"""

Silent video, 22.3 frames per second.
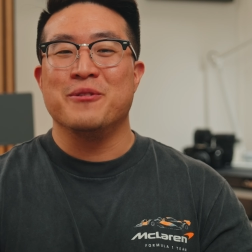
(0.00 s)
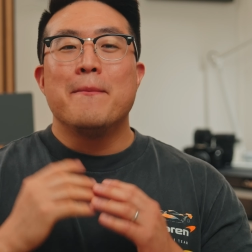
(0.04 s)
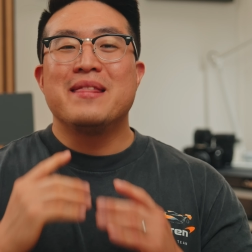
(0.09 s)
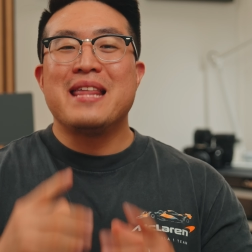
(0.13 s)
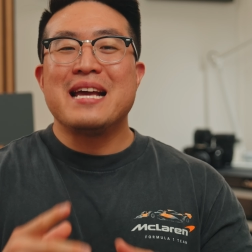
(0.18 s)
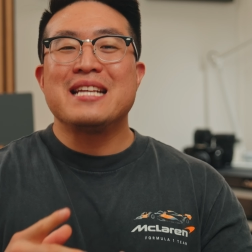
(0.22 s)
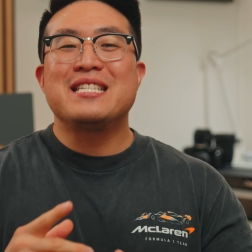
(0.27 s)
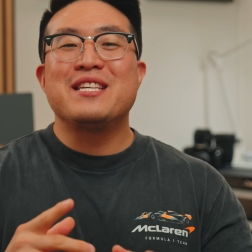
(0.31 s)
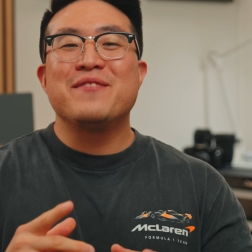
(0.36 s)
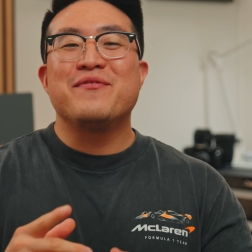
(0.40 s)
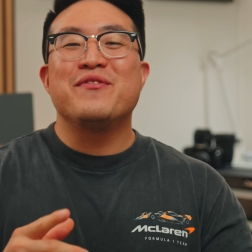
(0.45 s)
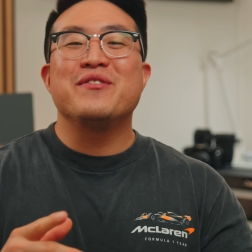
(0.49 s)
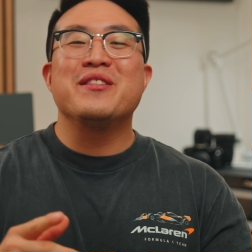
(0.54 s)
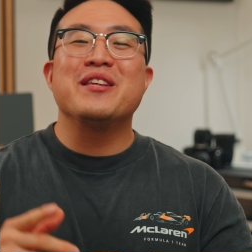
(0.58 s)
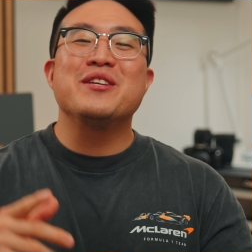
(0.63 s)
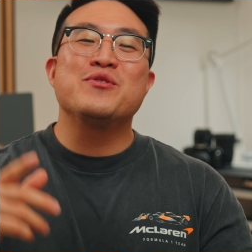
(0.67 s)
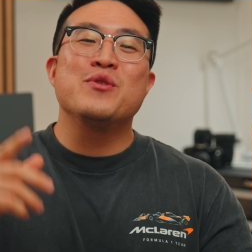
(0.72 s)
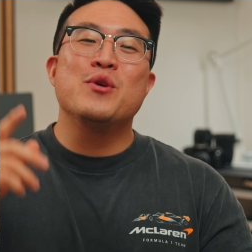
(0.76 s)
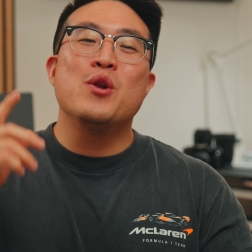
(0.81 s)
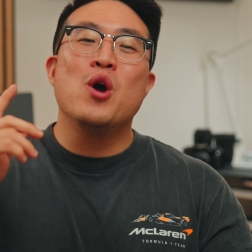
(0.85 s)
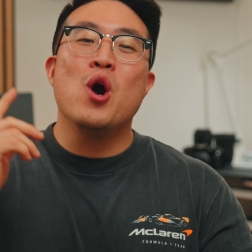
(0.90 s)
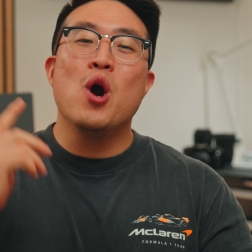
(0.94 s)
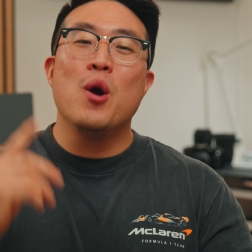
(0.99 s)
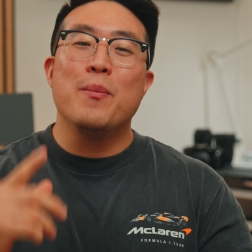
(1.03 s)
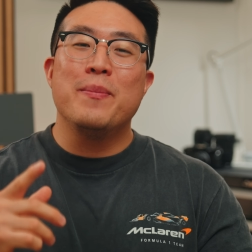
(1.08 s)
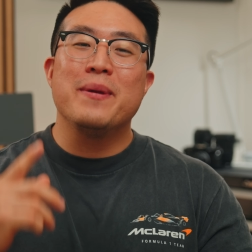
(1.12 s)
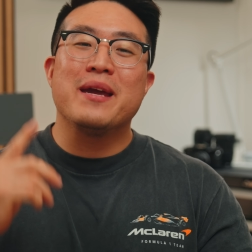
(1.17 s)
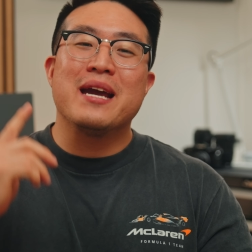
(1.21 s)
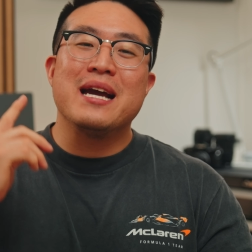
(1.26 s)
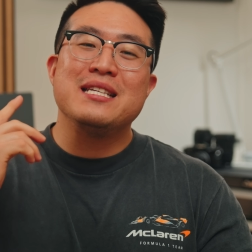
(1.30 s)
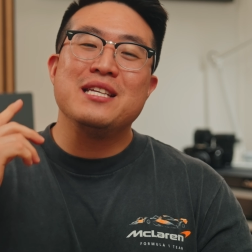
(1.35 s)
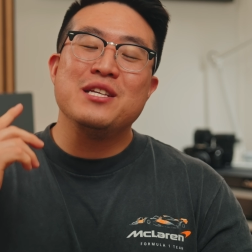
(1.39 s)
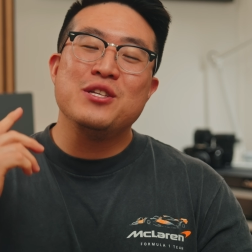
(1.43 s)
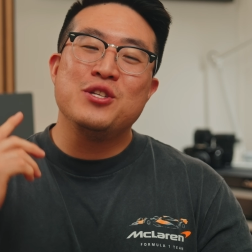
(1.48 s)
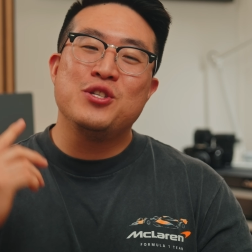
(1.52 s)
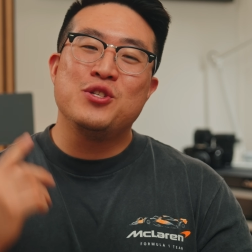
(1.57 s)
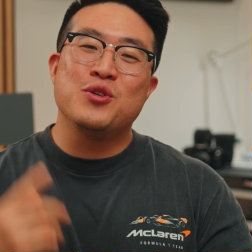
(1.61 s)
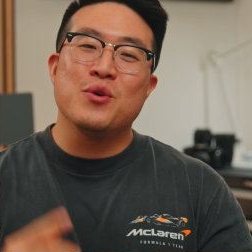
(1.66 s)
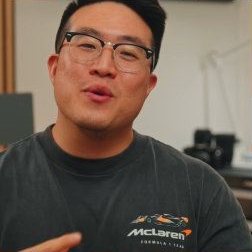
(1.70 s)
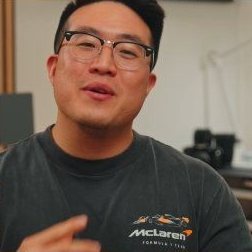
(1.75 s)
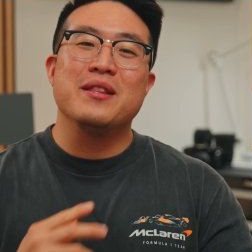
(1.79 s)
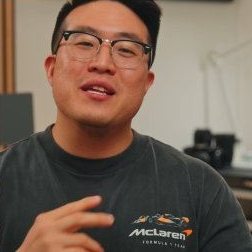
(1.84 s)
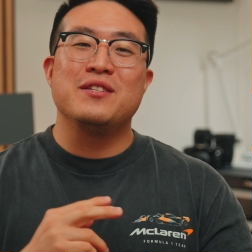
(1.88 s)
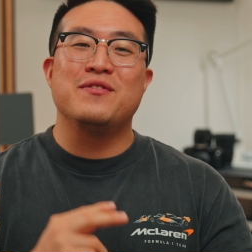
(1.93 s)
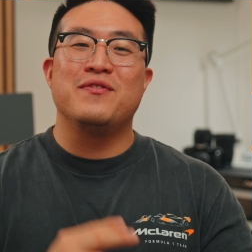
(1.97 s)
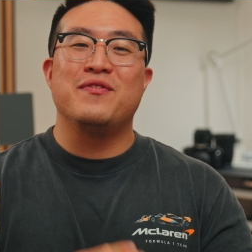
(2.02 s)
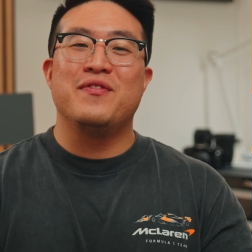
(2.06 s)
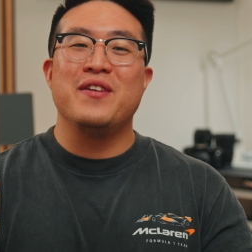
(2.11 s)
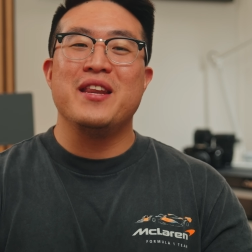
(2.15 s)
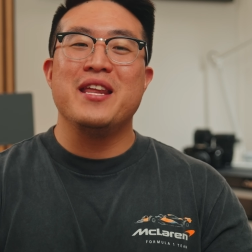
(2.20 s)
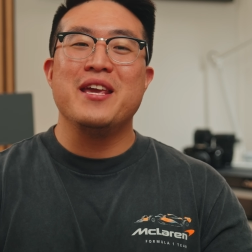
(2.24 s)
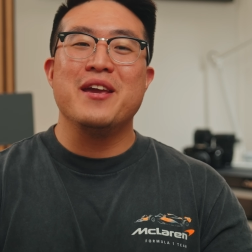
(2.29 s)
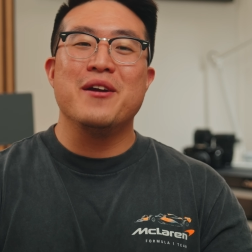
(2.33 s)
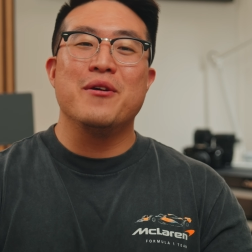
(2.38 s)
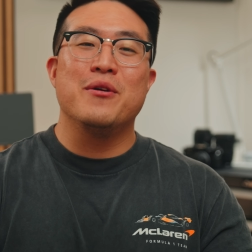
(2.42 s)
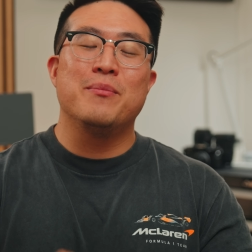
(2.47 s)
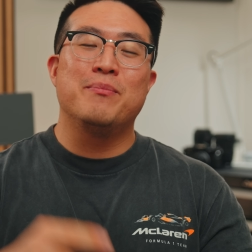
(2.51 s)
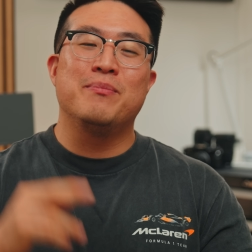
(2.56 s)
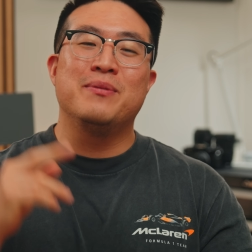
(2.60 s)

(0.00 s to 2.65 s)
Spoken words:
But that's it for this one. Hope you guys enjoy this video.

"""

#### [WORK ITEM]
From the material above, output every line exactly as written, dropping any picture.

#### [YOUR SOLUTION]
Silent video, 22.3 frames per second.
(0.00 s)
(0.04 s)
(0.09 s)
(0.13 s)
(0.18 s)
(0.22 s)
(0.27 s)
(0.31 s)
(0.36 s)
(0.40 s)
(0.45 s)
(0.49 s)
(0.54 s)
(0.58 s)
(0.63 s)
(0.67 s)
(0.72 s)
(0.76 s)
(0.81 s)
(0.85 s)
(0.90 s)
(0.94 s)
(0.99 s)
(1.03 s)
(1.08 s)
(1.12 s)
(1.17 s)
(1.21 s)
(1.26 s)
(1.30 s)
(1.35 s)
(1.39 s)
(1.43 s)
(1.48 s)
(1.52 s)
(1.57 s)
(1.61 s)
(1.66 s)
(1.70 s)
(1.75 s)
(1.79 s)
(1.84 s)
(1.88 s)
(1.93 s)
(1.97 s)
(2.02 s)
(2.06 s)
(2.11 s)
(2.15 s)
(2.20 s)
(2.24 s)
(2.29 s)
(2.33 s)
(2.38 s)
(2.42 s)
(2.47 s)
(2.51 s)
(2.56 s)
(2.60 s)

(0.00 s to 2.65 s)
Spoken words:
But that's it for this one. Hope you guys enjoy this video.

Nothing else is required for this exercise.